Stored items
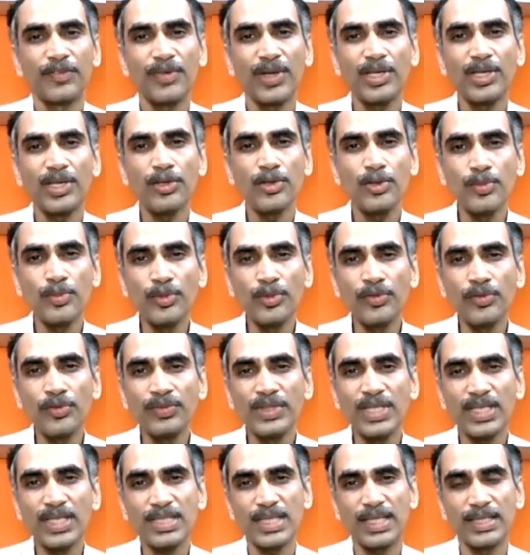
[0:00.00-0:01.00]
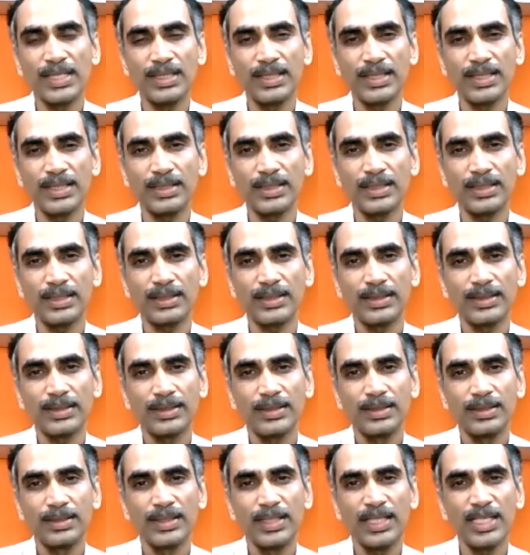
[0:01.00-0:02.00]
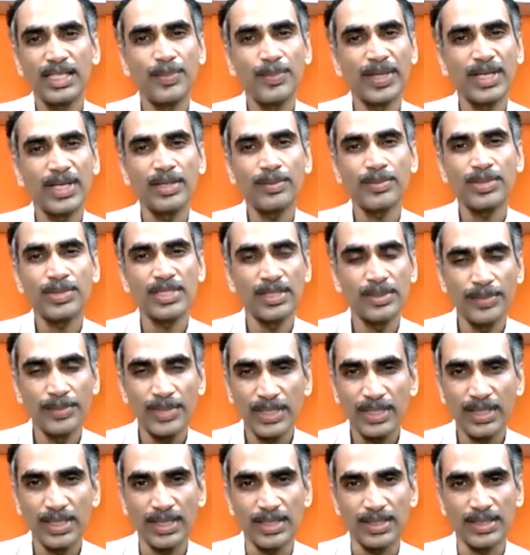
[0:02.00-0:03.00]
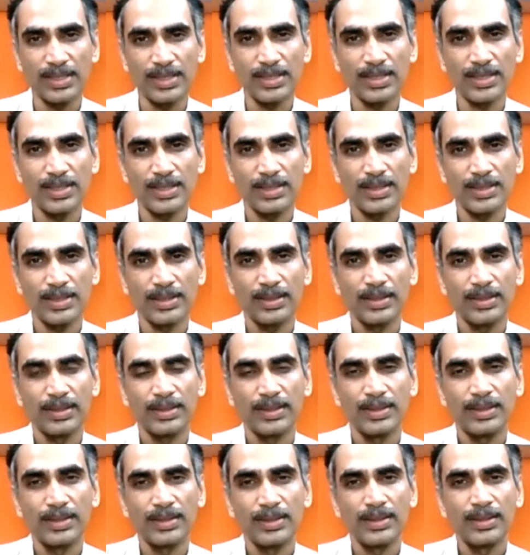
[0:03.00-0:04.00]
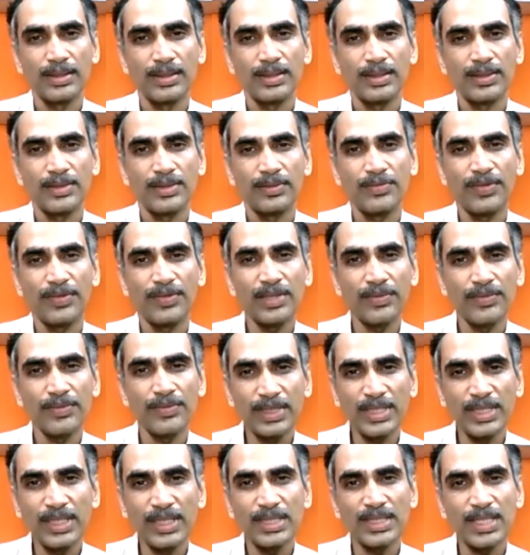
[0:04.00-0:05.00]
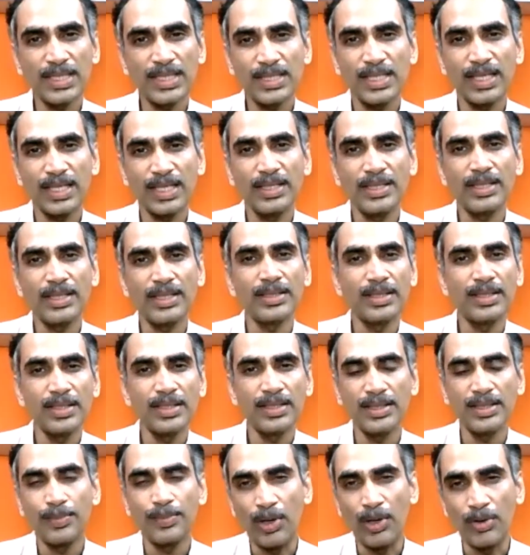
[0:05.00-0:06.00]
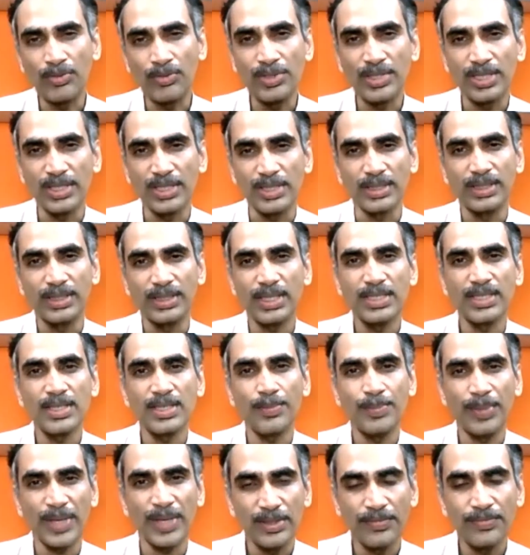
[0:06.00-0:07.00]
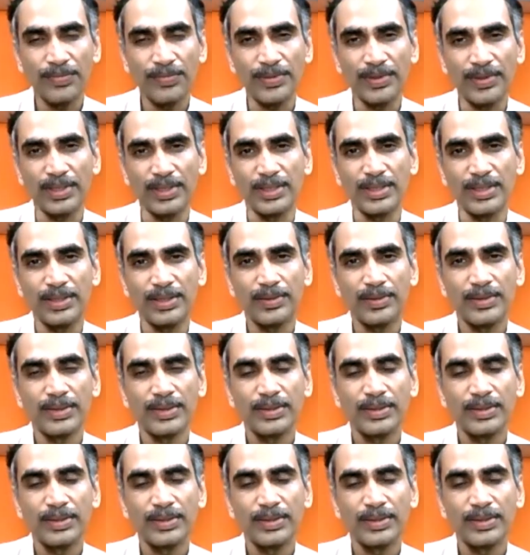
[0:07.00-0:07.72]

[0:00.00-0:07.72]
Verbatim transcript: When you remove the center, it becomes limitless. Whenever there is a center, there is a boundary, there is a periphery.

Task directions => Retype the lines above exactly, no pictures.

Answer box =>
[0:00.00-0:01.00]
[0:01.00-0:02.00]
[0:02.00-0:03.00]
[0:03.00-0:04.00]
[0:04.00-0:05.00]
[0:05.00-0:06.00]
[0:06.00-0:07.00]
[0:07.00-0:07.72]

[0:00.00-0:07.72]
Verbatim transcript: When you remove the center, it becomes limitless. Whenever there is a center, there is a boundary, there is a periphery.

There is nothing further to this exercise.